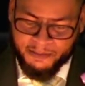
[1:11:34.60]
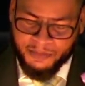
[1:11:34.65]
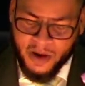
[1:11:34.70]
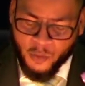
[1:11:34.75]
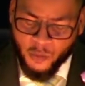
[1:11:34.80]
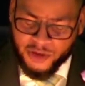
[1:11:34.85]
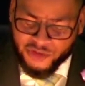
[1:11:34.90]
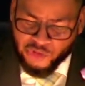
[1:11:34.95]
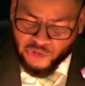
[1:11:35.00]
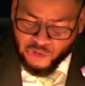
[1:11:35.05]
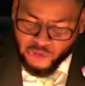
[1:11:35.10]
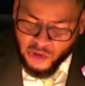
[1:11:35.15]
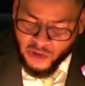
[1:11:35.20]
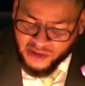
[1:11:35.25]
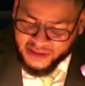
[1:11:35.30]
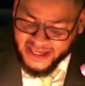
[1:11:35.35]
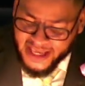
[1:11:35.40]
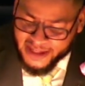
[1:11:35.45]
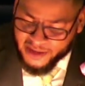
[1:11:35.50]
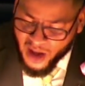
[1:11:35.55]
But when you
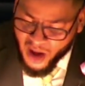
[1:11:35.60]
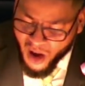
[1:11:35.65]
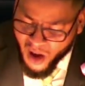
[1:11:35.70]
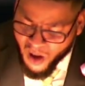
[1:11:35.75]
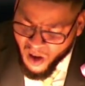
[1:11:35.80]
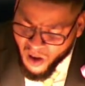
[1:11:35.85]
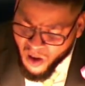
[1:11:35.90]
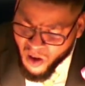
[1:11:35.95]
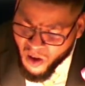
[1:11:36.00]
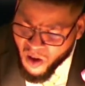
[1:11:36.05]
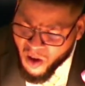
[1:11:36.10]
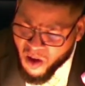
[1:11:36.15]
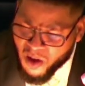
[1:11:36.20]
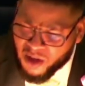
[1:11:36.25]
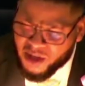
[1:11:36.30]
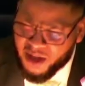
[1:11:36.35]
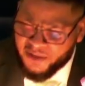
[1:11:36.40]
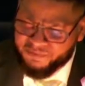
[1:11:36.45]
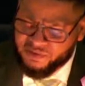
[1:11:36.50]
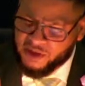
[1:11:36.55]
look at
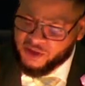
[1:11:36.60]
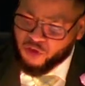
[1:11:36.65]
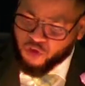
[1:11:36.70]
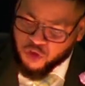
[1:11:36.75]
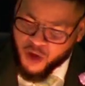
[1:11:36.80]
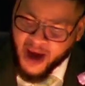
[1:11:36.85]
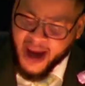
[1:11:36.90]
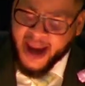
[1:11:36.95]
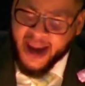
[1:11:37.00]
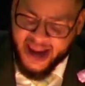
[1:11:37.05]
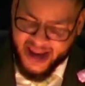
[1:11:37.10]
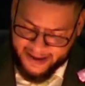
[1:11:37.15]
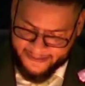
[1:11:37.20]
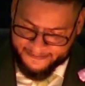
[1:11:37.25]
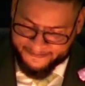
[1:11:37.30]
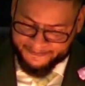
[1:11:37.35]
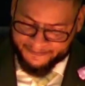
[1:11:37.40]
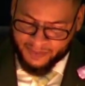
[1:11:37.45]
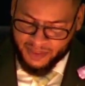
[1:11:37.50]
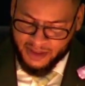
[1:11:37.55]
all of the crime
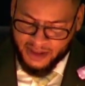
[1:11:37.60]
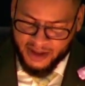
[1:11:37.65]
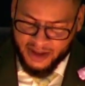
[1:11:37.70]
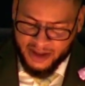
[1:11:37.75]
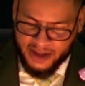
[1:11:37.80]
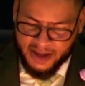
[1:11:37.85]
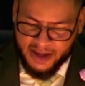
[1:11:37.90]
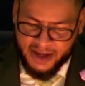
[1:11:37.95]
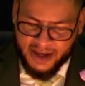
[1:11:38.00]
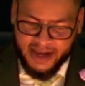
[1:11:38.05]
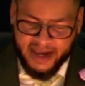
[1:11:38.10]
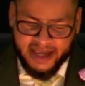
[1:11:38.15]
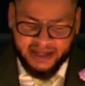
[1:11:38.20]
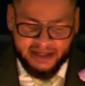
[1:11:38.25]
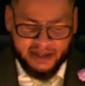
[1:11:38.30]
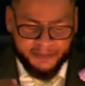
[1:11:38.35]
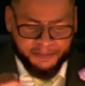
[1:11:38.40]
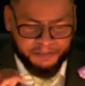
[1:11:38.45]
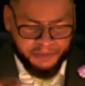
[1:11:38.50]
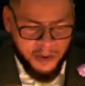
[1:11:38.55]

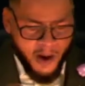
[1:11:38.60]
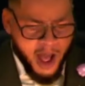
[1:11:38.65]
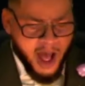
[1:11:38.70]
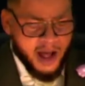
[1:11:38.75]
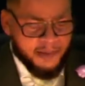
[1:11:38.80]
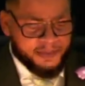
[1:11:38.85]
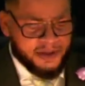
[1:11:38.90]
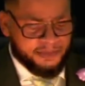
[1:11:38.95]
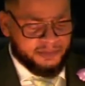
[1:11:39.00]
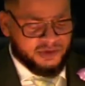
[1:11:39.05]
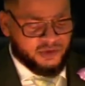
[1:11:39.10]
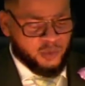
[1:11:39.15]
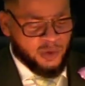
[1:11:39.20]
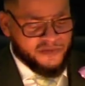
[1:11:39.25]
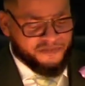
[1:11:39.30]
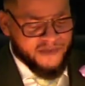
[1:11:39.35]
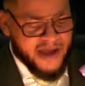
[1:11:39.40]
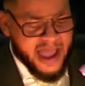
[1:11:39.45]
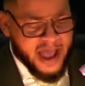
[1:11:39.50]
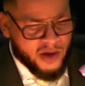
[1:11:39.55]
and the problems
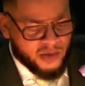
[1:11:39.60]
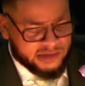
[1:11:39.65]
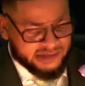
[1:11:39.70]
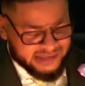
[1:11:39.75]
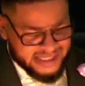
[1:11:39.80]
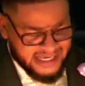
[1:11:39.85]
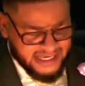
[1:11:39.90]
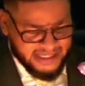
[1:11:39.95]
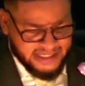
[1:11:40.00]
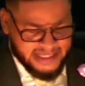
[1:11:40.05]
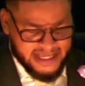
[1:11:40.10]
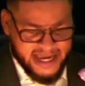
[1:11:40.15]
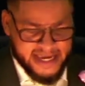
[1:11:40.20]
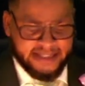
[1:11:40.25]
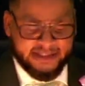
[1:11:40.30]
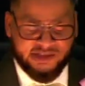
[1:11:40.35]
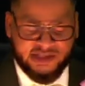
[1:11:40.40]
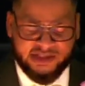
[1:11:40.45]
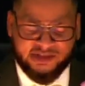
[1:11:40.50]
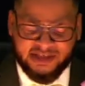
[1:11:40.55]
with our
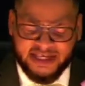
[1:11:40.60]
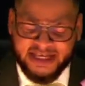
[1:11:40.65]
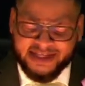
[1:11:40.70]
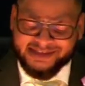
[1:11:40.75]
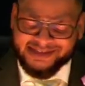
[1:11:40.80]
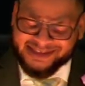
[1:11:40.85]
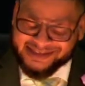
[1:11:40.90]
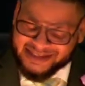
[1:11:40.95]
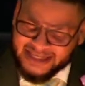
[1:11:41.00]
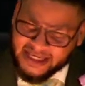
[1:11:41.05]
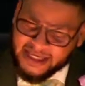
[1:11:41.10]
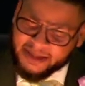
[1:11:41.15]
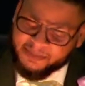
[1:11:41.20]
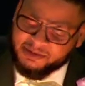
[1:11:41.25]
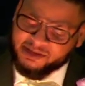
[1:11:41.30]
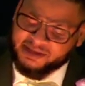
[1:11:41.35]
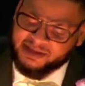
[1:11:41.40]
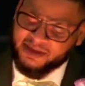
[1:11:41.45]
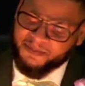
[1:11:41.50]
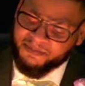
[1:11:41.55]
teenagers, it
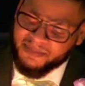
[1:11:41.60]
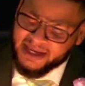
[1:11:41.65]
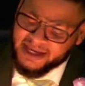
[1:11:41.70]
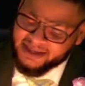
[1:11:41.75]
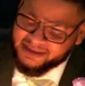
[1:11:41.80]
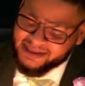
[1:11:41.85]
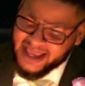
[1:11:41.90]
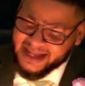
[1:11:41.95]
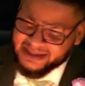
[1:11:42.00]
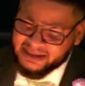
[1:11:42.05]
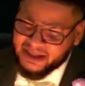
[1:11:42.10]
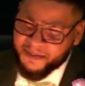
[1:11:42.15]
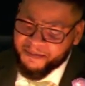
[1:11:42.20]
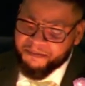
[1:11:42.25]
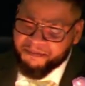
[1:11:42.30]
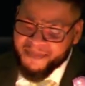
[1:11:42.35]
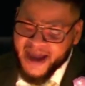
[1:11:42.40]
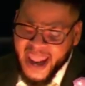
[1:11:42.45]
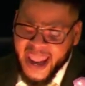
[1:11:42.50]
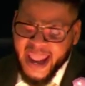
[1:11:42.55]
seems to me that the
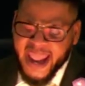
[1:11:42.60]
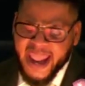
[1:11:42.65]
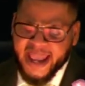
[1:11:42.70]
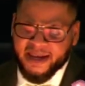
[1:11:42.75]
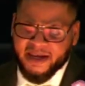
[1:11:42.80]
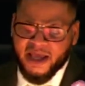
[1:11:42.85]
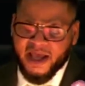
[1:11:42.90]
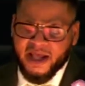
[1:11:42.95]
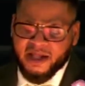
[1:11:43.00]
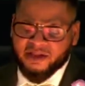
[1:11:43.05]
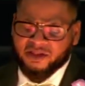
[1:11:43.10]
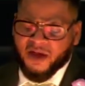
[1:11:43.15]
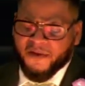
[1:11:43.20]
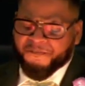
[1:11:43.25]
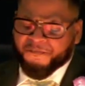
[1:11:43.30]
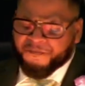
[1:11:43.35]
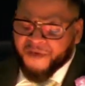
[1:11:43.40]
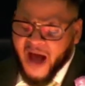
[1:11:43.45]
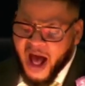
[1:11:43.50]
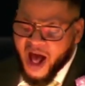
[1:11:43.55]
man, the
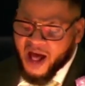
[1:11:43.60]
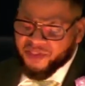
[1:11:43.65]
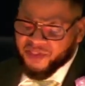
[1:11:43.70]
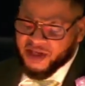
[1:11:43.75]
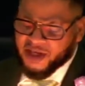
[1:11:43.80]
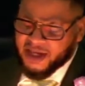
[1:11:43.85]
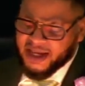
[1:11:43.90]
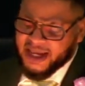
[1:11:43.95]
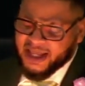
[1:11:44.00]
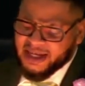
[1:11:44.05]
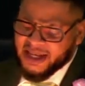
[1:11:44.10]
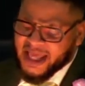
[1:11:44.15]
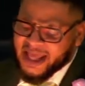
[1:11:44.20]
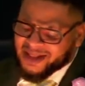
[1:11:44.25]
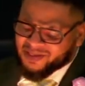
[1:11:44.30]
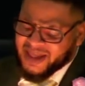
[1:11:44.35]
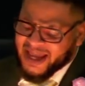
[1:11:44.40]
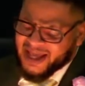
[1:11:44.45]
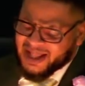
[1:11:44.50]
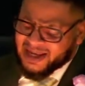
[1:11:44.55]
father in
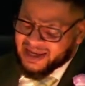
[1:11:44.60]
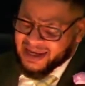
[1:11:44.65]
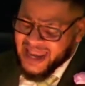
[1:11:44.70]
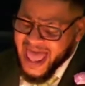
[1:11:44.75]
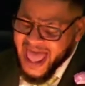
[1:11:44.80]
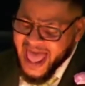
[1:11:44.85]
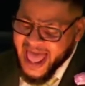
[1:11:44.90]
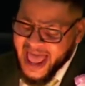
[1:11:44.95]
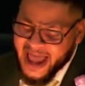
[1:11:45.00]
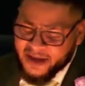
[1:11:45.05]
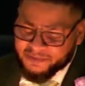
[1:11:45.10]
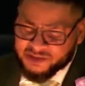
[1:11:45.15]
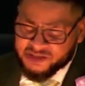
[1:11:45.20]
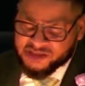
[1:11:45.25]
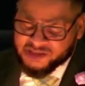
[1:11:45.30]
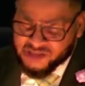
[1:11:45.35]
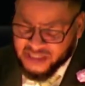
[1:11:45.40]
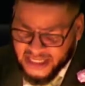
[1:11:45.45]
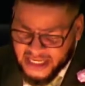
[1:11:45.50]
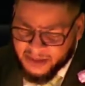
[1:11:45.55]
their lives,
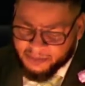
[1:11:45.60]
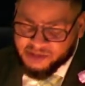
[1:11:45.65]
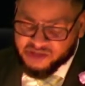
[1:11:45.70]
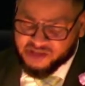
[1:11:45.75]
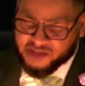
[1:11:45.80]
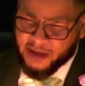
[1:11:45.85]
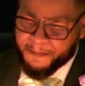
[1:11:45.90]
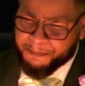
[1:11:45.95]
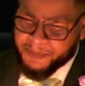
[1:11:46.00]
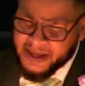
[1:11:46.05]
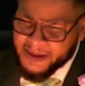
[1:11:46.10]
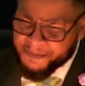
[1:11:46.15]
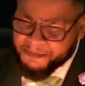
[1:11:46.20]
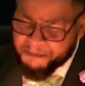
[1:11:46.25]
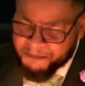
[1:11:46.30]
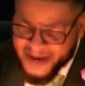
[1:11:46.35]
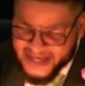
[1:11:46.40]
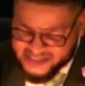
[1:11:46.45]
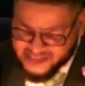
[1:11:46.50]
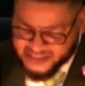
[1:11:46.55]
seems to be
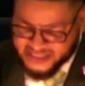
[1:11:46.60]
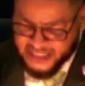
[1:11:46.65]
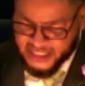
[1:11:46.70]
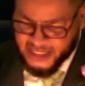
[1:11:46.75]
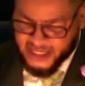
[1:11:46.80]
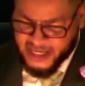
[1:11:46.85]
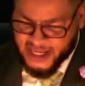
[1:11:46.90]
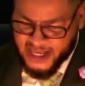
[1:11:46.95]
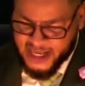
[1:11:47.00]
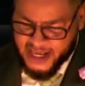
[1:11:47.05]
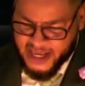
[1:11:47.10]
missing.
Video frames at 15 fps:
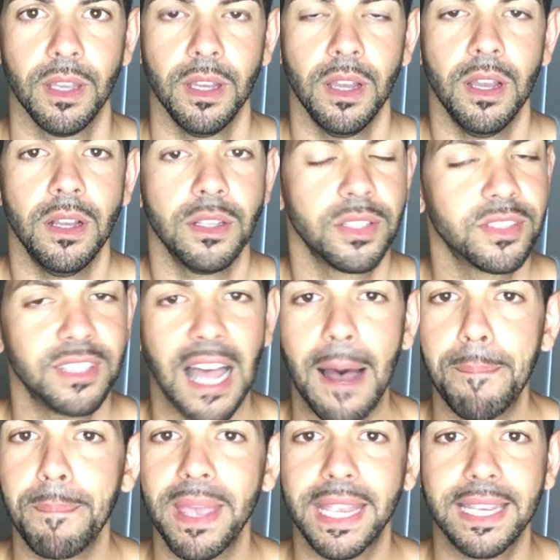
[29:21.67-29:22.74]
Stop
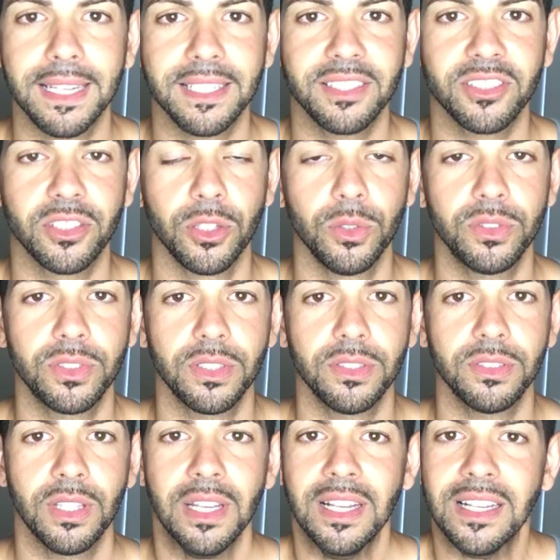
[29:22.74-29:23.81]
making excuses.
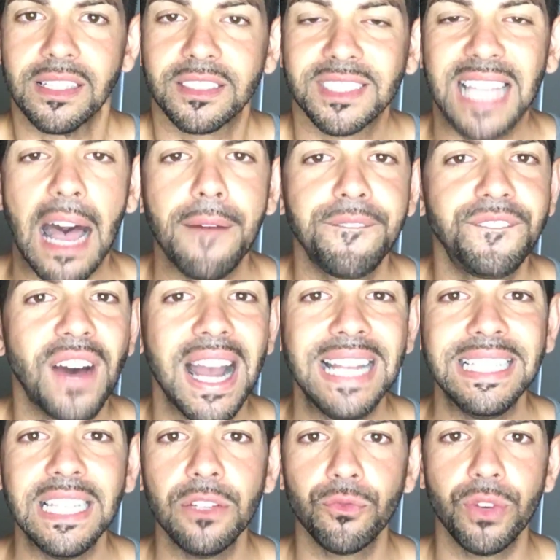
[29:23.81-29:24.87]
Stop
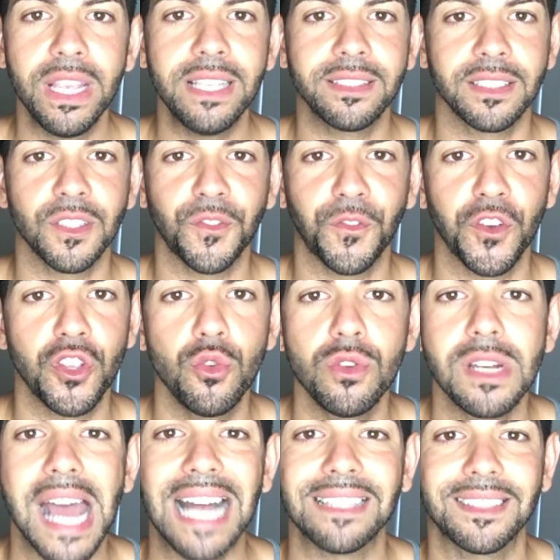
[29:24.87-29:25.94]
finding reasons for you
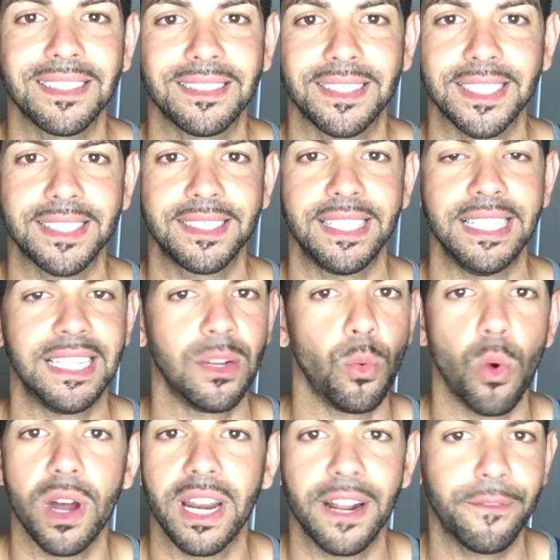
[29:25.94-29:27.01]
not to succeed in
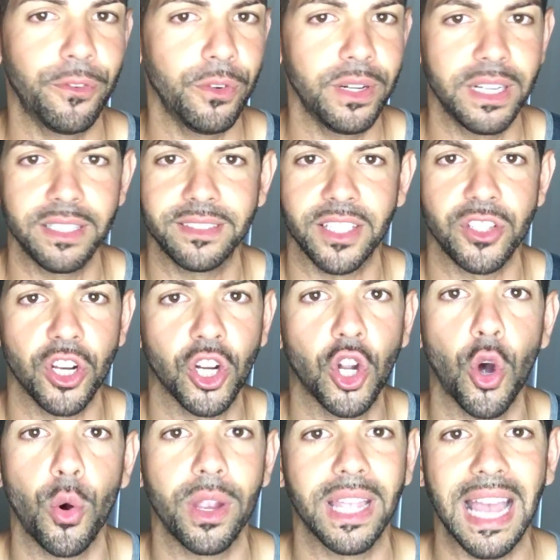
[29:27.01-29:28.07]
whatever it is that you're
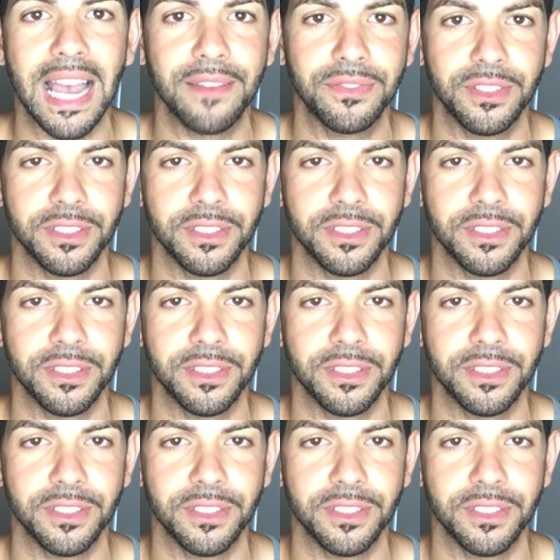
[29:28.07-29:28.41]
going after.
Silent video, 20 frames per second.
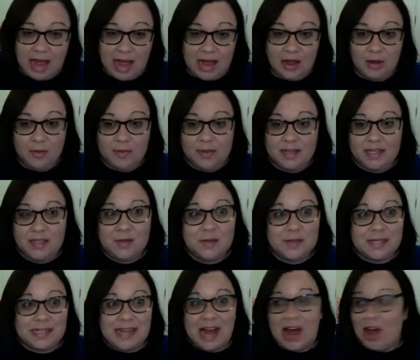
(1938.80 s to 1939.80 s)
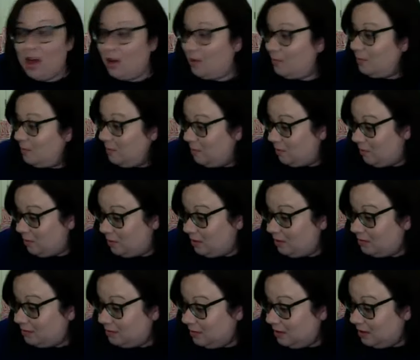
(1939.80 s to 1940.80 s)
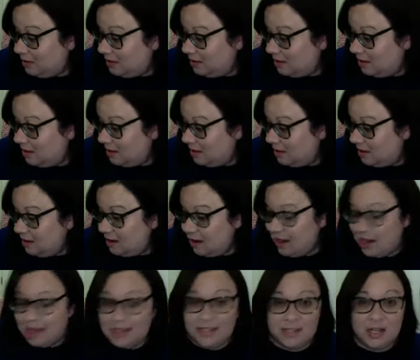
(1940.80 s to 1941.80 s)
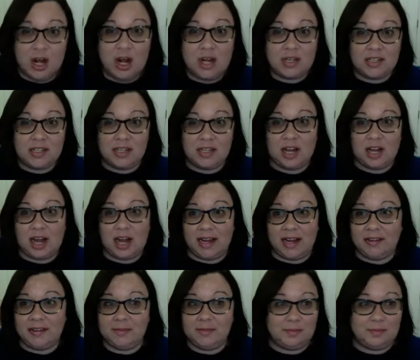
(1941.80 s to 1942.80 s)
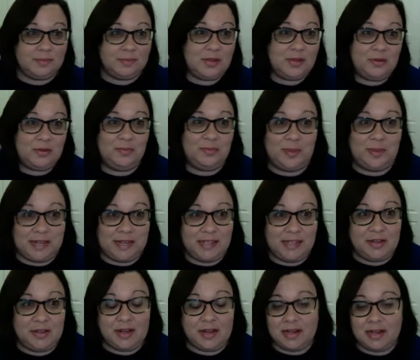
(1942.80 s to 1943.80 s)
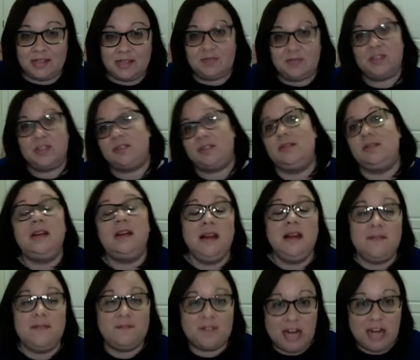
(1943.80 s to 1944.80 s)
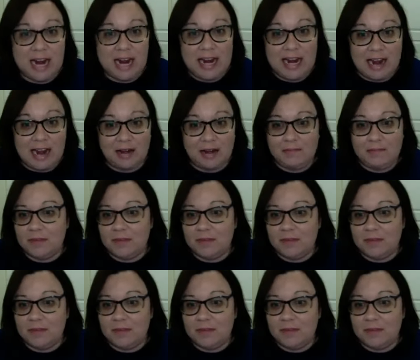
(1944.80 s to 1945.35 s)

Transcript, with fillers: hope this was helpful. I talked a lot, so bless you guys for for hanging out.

→ Task description:
Leave the pictures out. Extract exactly the lines running from the one with "[1:11:46.15]" through the last entry, both ends included.

→ Exercise solution:
[1:11:46.15]
[1:11:46.20]
[1:11:46.25]
[1:11:46.30]
[1:11:46.35]
[1:11:46.40]
[1:11:46.45]
[1:11:46.50]
[1:11:46.55]
seems to be
[1:11:46.60]
[1:11:46.65]
[1:11:46.70]
[1:11:46.75]
[1:11:46.80]
[1:11:46.85]
[1:11:46.90]
[1:11:46.95]
[1:11:47.00]
[1:11:47.05]
[1:11:47.10]
missing.
Video frames at 15 fps:
[29:21.67-29:22.74]
Stop
[29:22.74-29:23.81]
making excuses.
[29:23.81-29:24.87]
Stop
[29:24.87-29:25.94]
finding reasons for you
[29:25.94-29:27.01]
not to succeed in
[29:27.01-29:28.07]
whatever it is that you're
[29:28.07-29:28.41]
going after.
Silent video, 20 frames per second.
(1938.80 s to 1939.80 s)
(1939.80 s to 1940.80 s)
(1940.80 s to 1941.80 s)
(1941.80 s to 1942.80 s)
(1942.80 s to 1943.80 s)
(1943.80 s to 1944.80 s)
(1944.80 s to 1945.35 s)

Transcript, with fillers: hope this was helpful. I talked a lot, so bless you guys for for hanging out.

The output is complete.